■ **PROVIDED DATA**
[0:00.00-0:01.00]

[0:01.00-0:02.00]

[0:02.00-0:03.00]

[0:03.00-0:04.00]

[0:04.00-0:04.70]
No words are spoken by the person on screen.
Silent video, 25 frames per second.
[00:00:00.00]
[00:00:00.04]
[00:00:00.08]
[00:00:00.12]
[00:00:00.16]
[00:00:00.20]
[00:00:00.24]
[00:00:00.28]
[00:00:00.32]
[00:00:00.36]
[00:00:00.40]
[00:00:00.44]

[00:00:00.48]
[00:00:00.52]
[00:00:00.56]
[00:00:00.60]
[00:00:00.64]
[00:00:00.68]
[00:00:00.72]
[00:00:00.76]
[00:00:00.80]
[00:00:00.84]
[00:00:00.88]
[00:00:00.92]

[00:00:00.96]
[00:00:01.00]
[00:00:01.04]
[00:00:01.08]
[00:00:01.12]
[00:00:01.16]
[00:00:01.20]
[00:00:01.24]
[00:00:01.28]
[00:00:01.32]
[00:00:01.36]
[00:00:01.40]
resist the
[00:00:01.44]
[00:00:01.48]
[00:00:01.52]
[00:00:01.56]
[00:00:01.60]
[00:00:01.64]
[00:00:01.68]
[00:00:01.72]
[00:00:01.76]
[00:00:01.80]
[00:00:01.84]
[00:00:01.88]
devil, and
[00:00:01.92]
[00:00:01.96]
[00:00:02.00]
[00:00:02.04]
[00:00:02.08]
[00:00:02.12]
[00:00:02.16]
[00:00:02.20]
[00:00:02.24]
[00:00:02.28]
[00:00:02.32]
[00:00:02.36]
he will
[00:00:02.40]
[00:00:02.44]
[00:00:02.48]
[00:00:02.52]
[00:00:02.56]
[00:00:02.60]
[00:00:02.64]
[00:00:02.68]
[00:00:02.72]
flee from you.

■ **ACTIVITY**
Retype exactly the span of lines from the one with "[00:00:01.00]" through the one with "[00:00:01.80]"; include both ends and omit the rest of the material.

■ **REPLY**
[00:00:01.00]
[00:00:01.04]
[00:00:01.08]
[00:00:01.12]
[00:00:01.16]
[00:00:01.20]
[00:00:01.24]
[00:00:01.28]
[00:00:01.32]
[00:00:01.36]
[00:00:01.40]
resist the
[00:00:01.44]
[00:00:01.48]
[00:00:01.52]
[00:00:01.56]
[00:00:01.60]
[00:00:01.64]
[00:00:01.68]
[00:00:01.72]
[00:00:01.76]
[00:00:01.80]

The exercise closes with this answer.